= TASK DESCRIPTION =
Would you restate the listing word for word, with the images omitted?

= DATA FOR REVIEW =
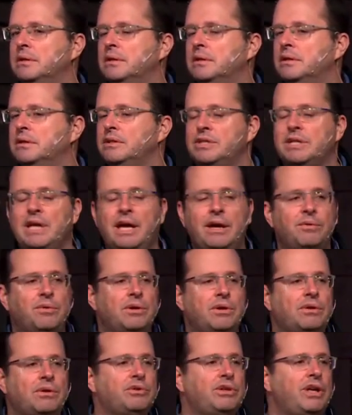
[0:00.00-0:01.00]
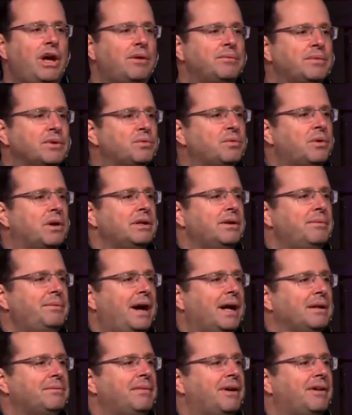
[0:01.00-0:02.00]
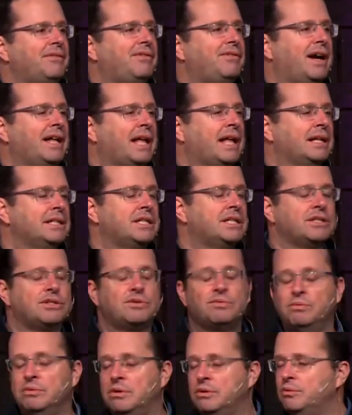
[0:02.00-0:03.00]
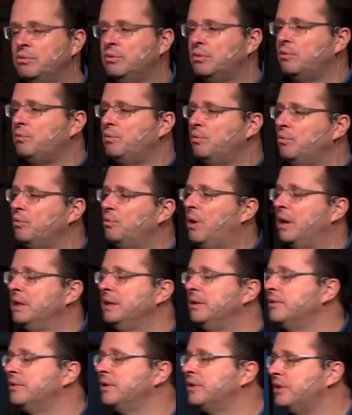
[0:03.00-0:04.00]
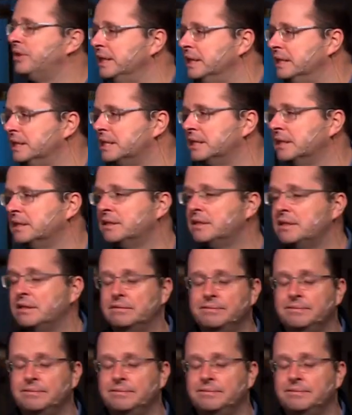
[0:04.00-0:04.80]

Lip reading: Say, well, yeah, but what about my finances? Well, one of the things that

= REPLY =
[0:00.00-0:01.00]
[0:01.00-0:02.00]
[0:02.00-0:03.00]
[0:03.00-0:04.00]
[0:04.00-0:04.80]

Lip reading: Say, well, yeah, but what about my finances? Well, one of the things that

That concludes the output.